FMT takes a closer look at what an anti-hopping law entails and the issues surrounding its enactment.
What is an anti-hopping law?
An anti-hopping law is designed to prevent persons who are elected under the ticket of a political party from crossing over to another political party after winning a seat.
Lawyer Bastian Pius Vendargon said people suspected that party hopping was usually done for personal gain and at the expense of the voters, many of whom vote along party lines.
However, the reason party-hopping has not been outlawed is because the Federal Court declared in 1992 that doing so would infringe upon one’s freedom of association.
So, to introduce an anti-hopping law, the first order of business is for Parliament to approve a constitutional amendment to bypass the 1992 court ruling.
Rationale for the law
Electoral reform group Bersih said the passage of an anti-hopping law in Parliament would restore public confidence in the electoral system and give voters a reason to come out in full force for the 15th General Election (GE15).
Although its preference was an anti-hopping recall law, it said it would support the enactment of the proposed law.

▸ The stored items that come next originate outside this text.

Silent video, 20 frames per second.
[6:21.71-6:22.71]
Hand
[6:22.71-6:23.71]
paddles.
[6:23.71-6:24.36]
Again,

However, it hoped that Article 48(6), which states that an elected representative who resigns from his or her seat will be barred from contesting for five years, would be repealed.
This would allow a representative to resign as a matter of principle from his/her party and contest for the same seat to get a fresh mandate from voters.
Defining party hopping
According to law minister Wan Junaidi Tuanku Jaafar, three criteria qualify an action to be considered party hopping, as contained in an earlier draft of the anti-hopping bill labelled the Constitution (Amendment) Bill.

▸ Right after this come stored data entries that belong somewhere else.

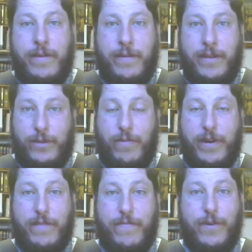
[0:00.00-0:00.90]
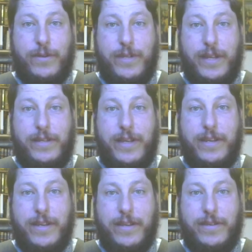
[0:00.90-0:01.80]
and so one of the first things he
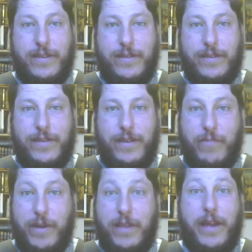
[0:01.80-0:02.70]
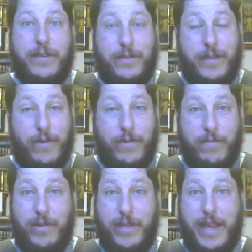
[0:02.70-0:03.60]
does is he realizes how
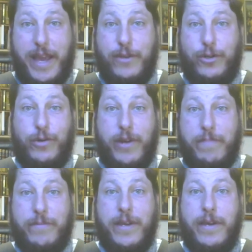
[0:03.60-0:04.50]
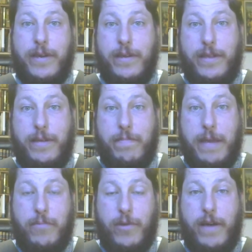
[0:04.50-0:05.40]
completely cash strapped the
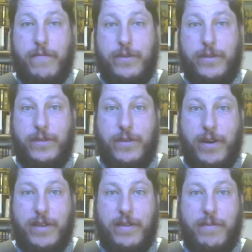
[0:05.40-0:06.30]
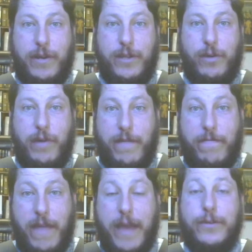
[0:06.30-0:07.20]
papal offices are. The, the money's going out
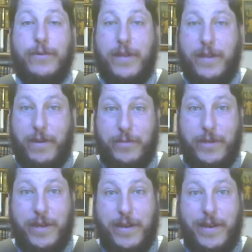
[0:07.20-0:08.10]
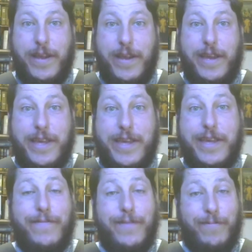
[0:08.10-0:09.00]
faster than it comes in
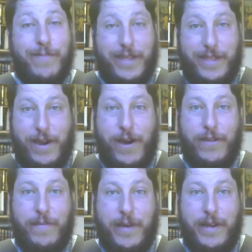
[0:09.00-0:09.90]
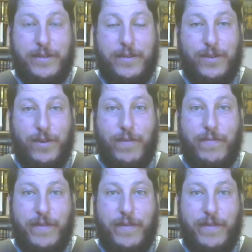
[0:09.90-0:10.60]
even with the alum mines in Tolfa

The first is when an MP announces that he/she is leaving the political party under which he/she contested in an election to become an independent member or to join another political party.
The second is when an MP is expelled from his/her political party and joins another party, and the third is when an independent MP joins any political party after winning in an election.
On March 30, Bernama reported Wan Junaidi as saying that a provision for recall elections would be included in the bill. He said the sitting elected representative would be allowed to contest the seat on behalf of his/her new party in the fresh election.
However, he added, details of the bill were still being worked out.
Consequences of not passing the anti-hopping bill
Wan Junaidi explained previously that an anti-hopping law was required to enhance political stability and public confidence in the democratic process as well as to ensure the decision made by voters is respected.
Vendargon said the importance of the law was, among other things, to uphold important principles of constitutional and electoral rights.
“It is to ensure that the will of the voters is not thwarted by unscrupulous elected representatives.
“If the bill is not passed and does not become law, immoral representatives of political parties can continue to exploit their positions for personal gain, monetary or otherwise, at the expense of their voters. It also leads to political instability,” he said.
Implications at the state-level
During the recent Johor and Melaka state elections, the BN had promised to enact an anti-hopping law at the state level if it were to win.
Vendargon said if the anti-hopping law was to be constitutional, and to overcome the legal implications of the Federal Court decision on freedom of association and dissociation, the Federal Constitution would need to be amended by Parliament.
“However, if any state anti-hopping laws are passed without a Federal Constitution amendment, then they must be crafted by providing for recall elections which do not offend the freedom to disassociate,” he said.